Was war denn das lustigste oder peinlichste was dir im Zusammenhang mit deinem „Handicap“  passiert ist?

Sowas passiert mir eigentlich ständig. (lacht) Ich sabbere mich oft an und muss mich nachher umziehen. Das nehme ich aber meistens mit Humor. Ich warne auch oft mein Gegenüber davor. Wenn ich jemanden kennen lerne, mit dem ich mich länger unterhalte, sage ich immer dazu: „Ich hatte Zungenkrebs, aber sonst bin ich ganz normal“. Einmal in einem Schleckermarkt wollte ich bei der Kassa sagen „Mit der Karte bitte!“, und habe volle Pulle aufs Band gespuckt. Die Kassiererin schaut mich an und sagt: „Wos bist´n du für a Sau.“ Und da war ich mir nicht ganz sicher. Was ist jetzt der peinliche Auftritt – Ich oder die Frau. Ich bin also oft mit sehr außergewöhnlichen Situationen konfrontiert. Wenn mich einer nicht versteht, ist das nicht mein Problem, sondern seins. Das muss man auch für sich selber lernen.

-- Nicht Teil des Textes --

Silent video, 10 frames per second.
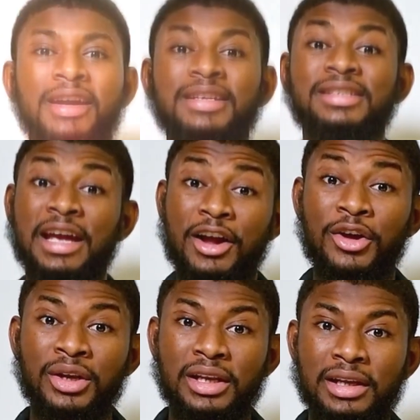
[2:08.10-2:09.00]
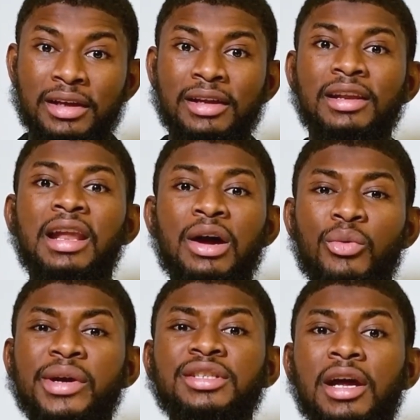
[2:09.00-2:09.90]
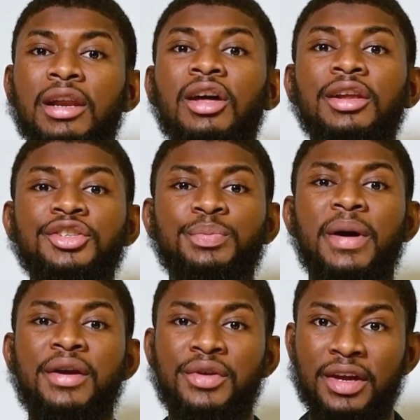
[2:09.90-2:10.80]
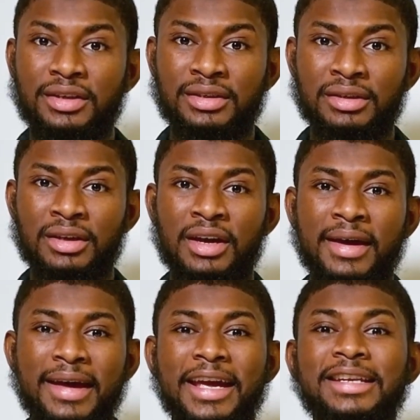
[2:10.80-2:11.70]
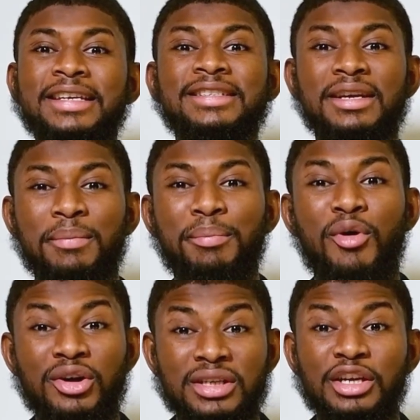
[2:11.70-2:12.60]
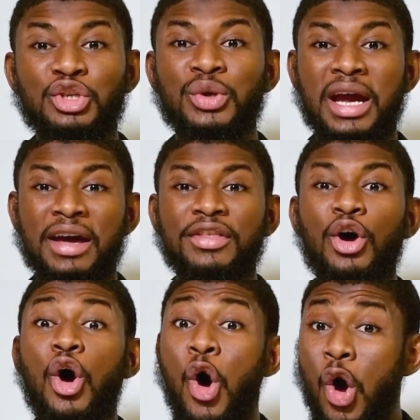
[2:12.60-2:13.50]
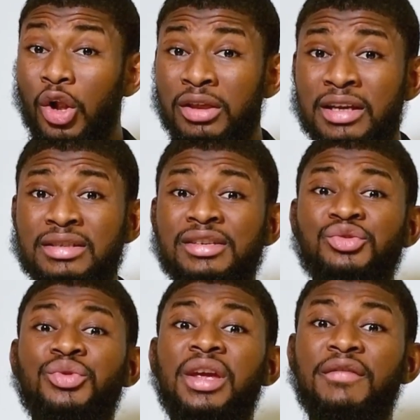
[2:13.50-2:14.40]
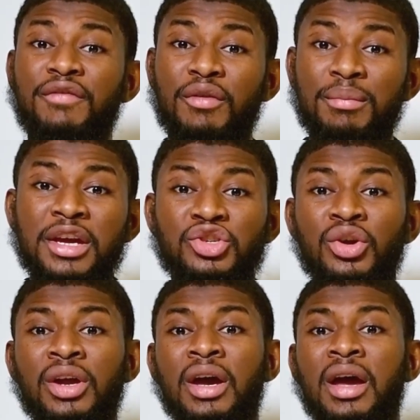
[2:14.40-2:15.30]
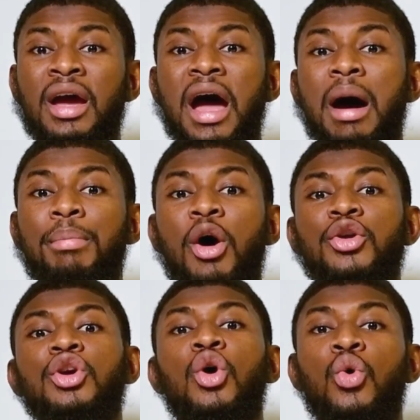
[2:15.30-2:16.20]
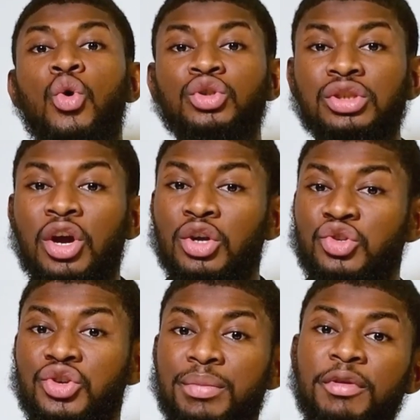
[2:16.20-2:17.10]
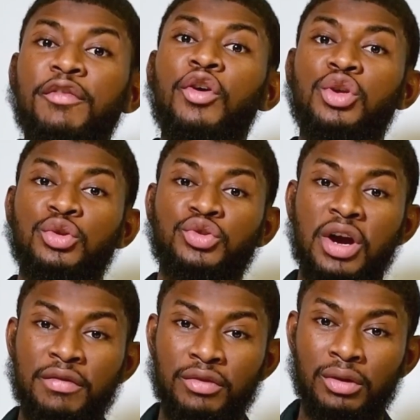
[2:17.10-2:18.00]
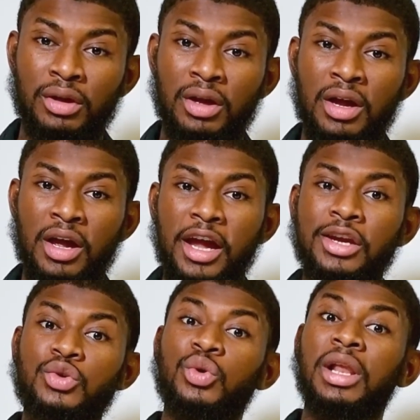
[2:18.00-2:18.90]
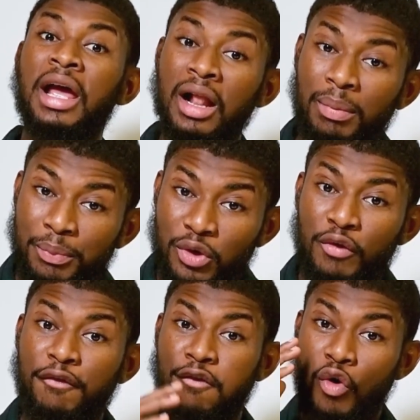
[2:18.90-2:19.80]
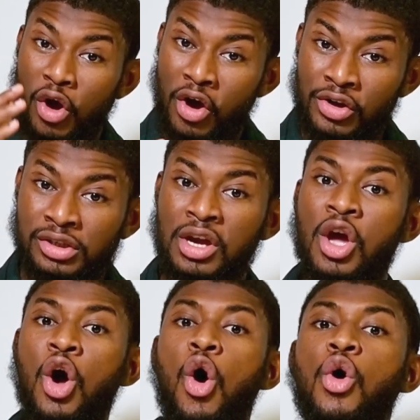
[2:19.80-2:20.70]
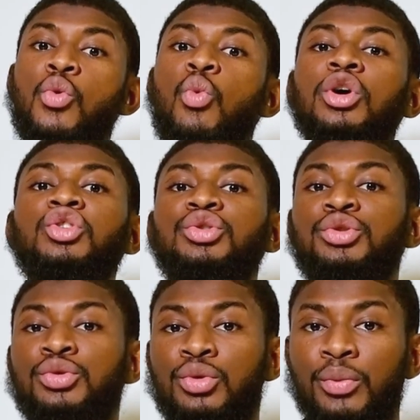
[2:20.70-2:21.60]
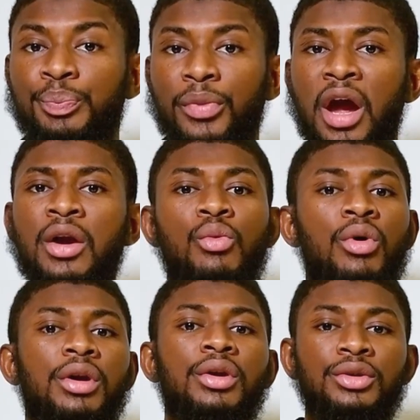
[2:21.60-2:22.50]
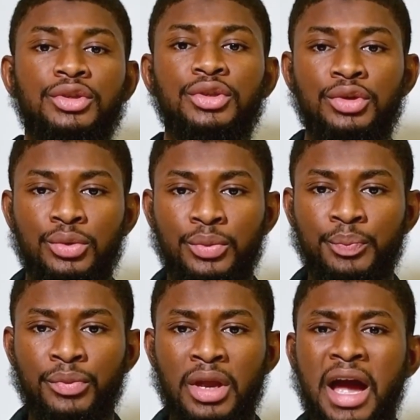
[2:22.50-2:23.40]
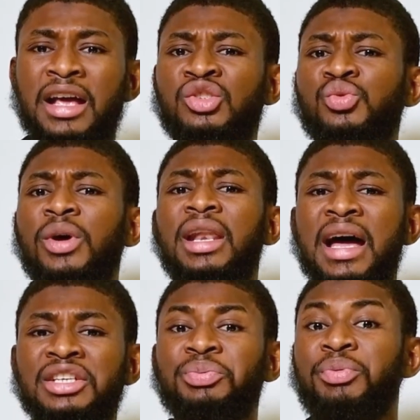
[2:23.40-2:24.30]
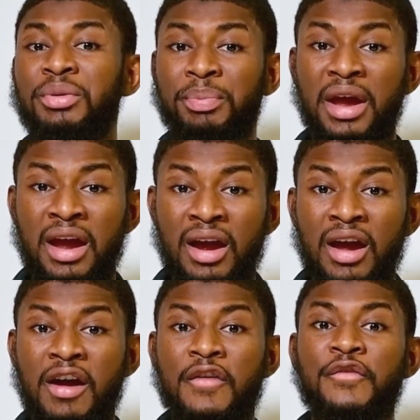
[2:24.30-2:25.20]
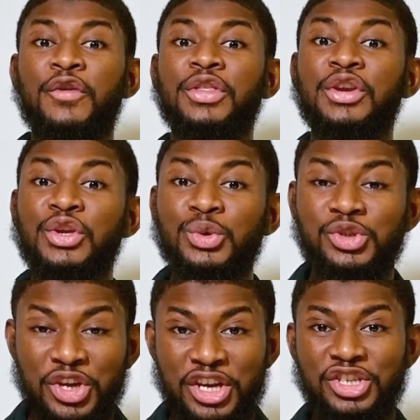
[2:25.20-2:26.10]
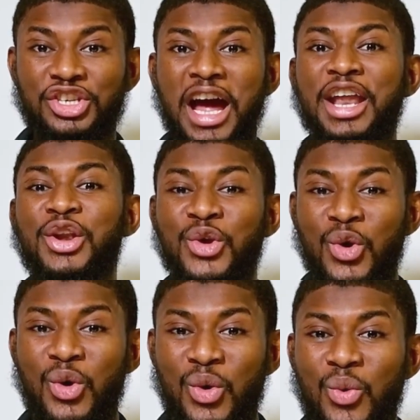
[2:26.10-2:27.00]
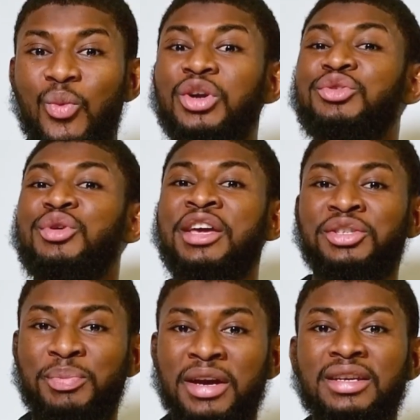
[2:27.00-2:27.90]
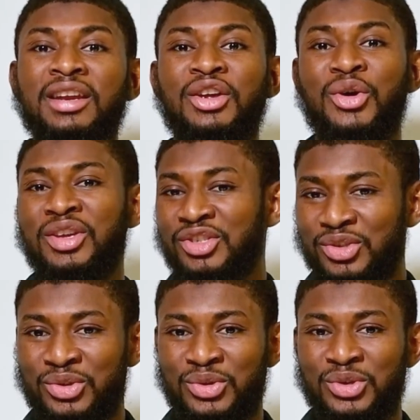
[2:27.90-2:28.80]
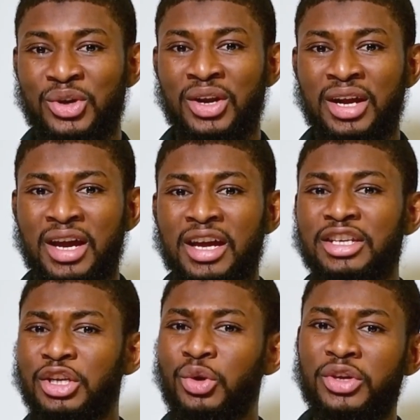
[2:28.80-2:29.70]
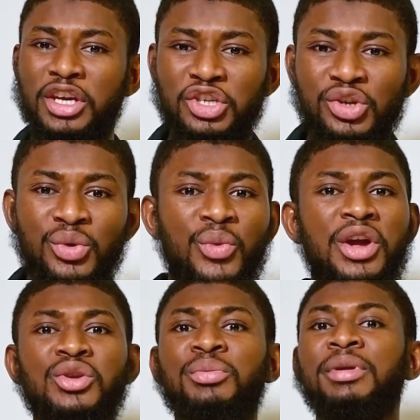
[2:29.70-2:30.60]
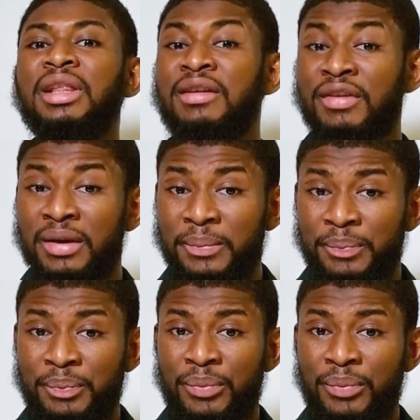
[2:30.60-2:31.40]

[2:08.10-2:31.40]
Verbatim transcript: Secondly, language and knowledge barriers. It is important to gather all necessary information about your host country before you travel. It will help you focus on what to do and what not to do, as well as prepare for the new change and know what to expect in your institution, the location where you be living,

Welchen Stellenwert hatte denn gesundes Essen vor deiner Diagnose?

Essen war für mich immer ein ganz großer Faktor. Ich bin ein absoluter Genussmensch und habe vorher schon auf Ernährung geachtet. Biologische Lebensmittel und kein billiges Fleisch im Supermarkt kaufen, auf den Markt gehen, heimische Produkte kaufen, regional, saisonal. Ich bin immer sehr gern, sehr gut auswärts essen gegangen, habe auch zu Hause selber gekocht. In unserer Familientradition ist es immer so vorgelebt worden. Diese Diagnose war für mich natürlich ein großes Problem – nicht mehr essen zu können.

Über die Serie

Stark sein? Runterschlucken? Das Schicksal ertragen? Wir von Kurvenkratzer bekommen latenten Brechreiz, wenn wir derartige Sprüche hören. Und warum flüstern wir, wenn wir über Krebs reden? Ja, Krebs ist in unserer Gesellschaft leider noch immer ein Tabu. Studien zufolge trifft aber jeden zweiten Menschen im Laufe seines Lebens eine Krebserkrankung. Krebs ist also alles andere als eine gesellschaftliche Nische.

In unseren Interviews sprechen wir mit Menschen, die Krebs am eigenen Leib erfahren haben oder nahe Betroffene sind. Wir reden mit ihnen über den Schock, den Schmerz, Hilfe zur Selbsthilfe, Humor und Sexualität, sowie darüber, wie es gelingt, Mut und Hoffnung zu finden. Damit möchten wir dich motivieren: Wenn du das Gefühl hast, über deine Erkrankung sprechen zu wollen, dann tu es. Du bist nicht allein.